This article introduces a dynamic Excel 365 formula to accurately identify duplicates in lists containing numbers, text, and entries with leading zeroes—where traditional methods like COUNTIF fall short. Using functions like LET, UNIQUE, MMULT, and FILTER, it builds a matrix-based solution that preserves formatting and reliably detects repeated values.
It’s easy enough to remove duplicates in Excel (Date -> Remove Duplicates is one such way), but what happens when you wish to create a dynamic list of duplicates that can distinguish between items with leading zeroes? That’s a lot trickier. This month, I plan to generate a list of duplicates from the original list containing a mix of “real” numbers, numbers with leading zeroes and numbers in text strings.
You can finally get your telephone and credit card lists sorted!
I make no apologies for using Excel 365 features today. Dynamic arrays have just celebrated their seventh birthday in Excel (today, in fact, as I write!).

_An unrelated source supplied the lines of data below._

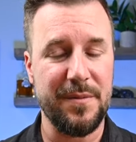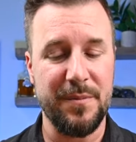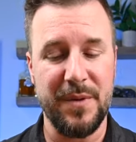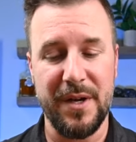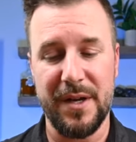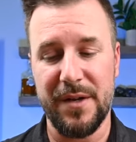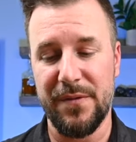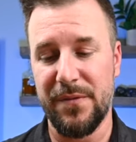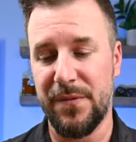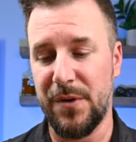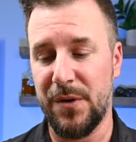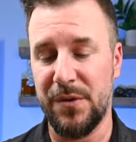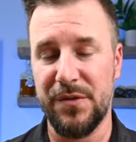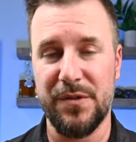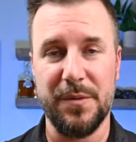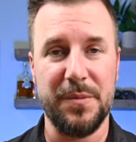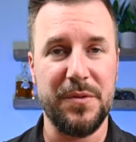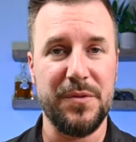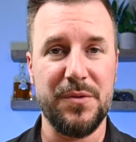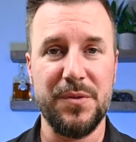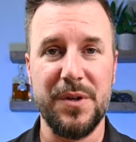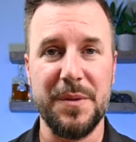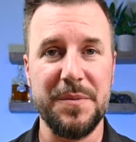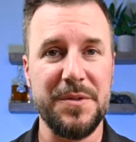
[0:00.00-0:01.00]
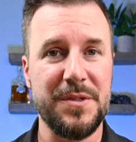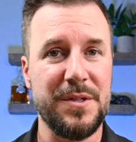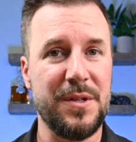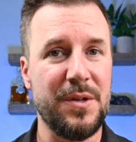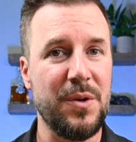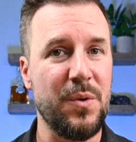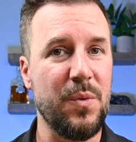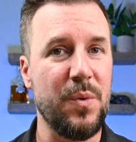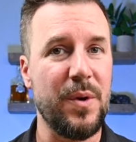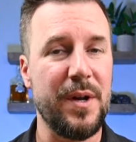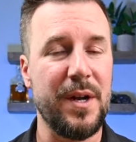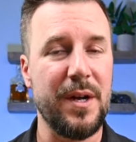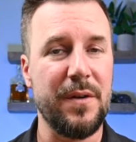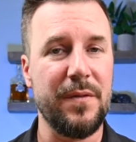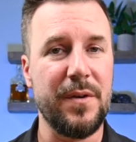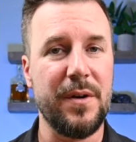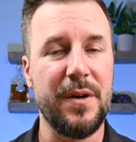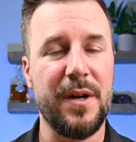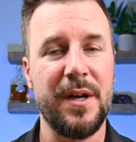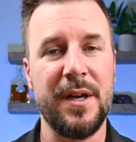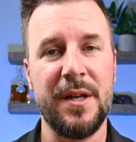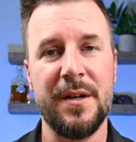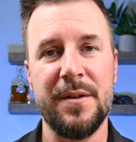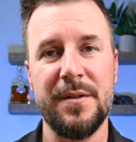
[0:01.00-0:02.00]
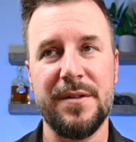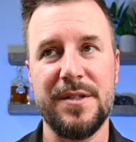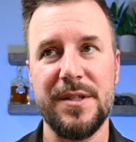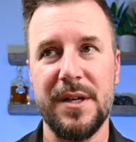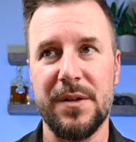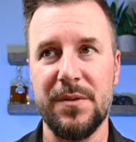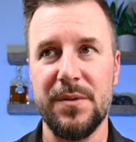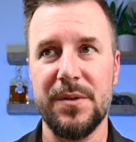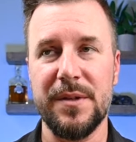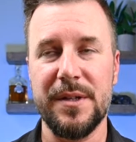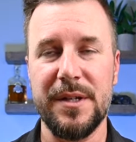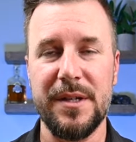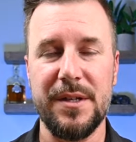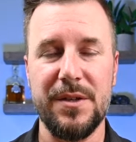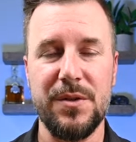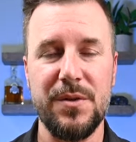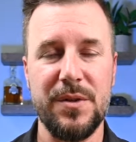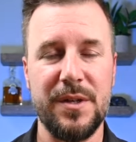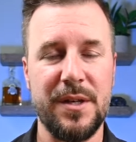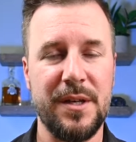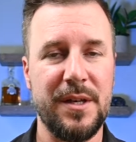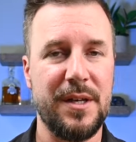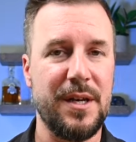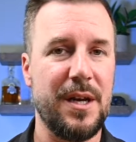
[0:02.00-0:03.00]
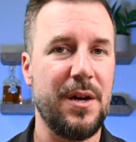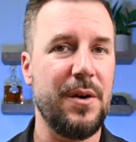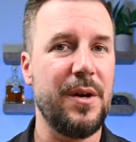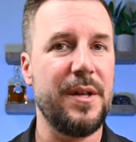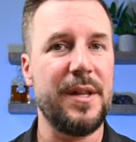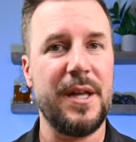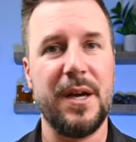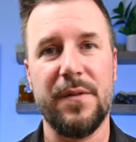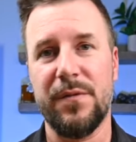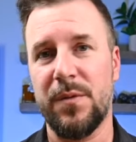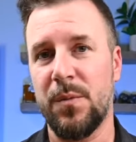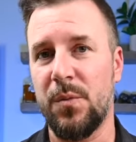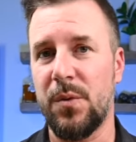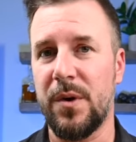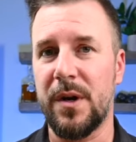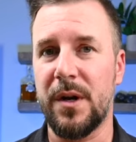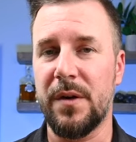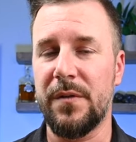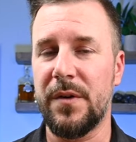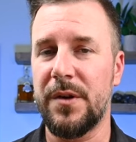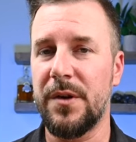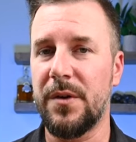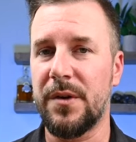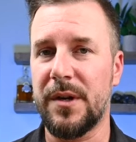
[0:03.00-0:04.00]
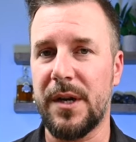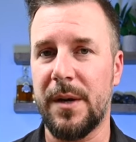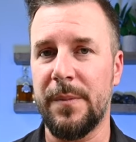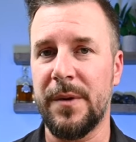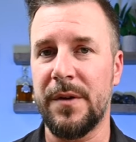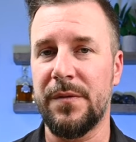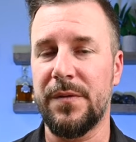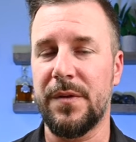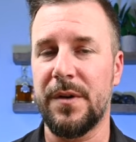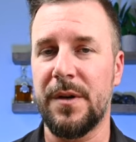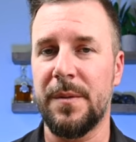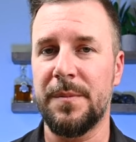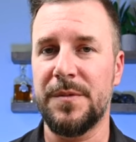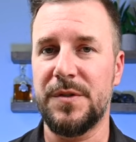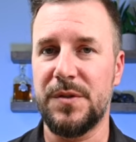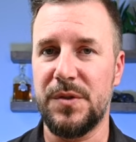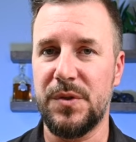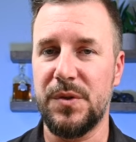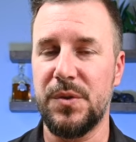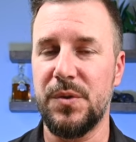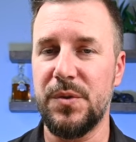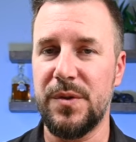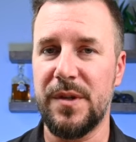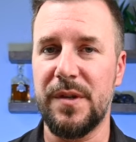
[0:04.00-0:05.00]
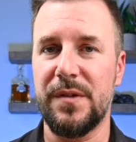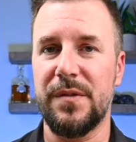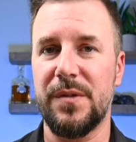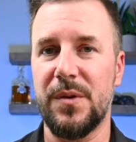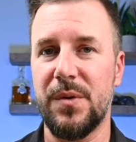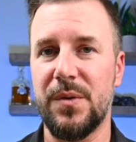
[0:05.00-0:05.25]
my phone subscription or whatever, and generally you can carry that from wherever you're coming from to this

If you still don’t have dynamic arrays, I really do think it’s high time you upgrade. There is a good chance the version of Excel you are working on will no longer be supported by Microsoft in less than a month’s time.
Numbers with leading zeroes may sometimes cause problems. In order to find duplicates from a list, you might think of using FILTER with COUNTIF. However, COUNTIF cannot distinguish between numbers with and without leading zeroes, or “numerical” numbers and numbers stored as text or else in text format.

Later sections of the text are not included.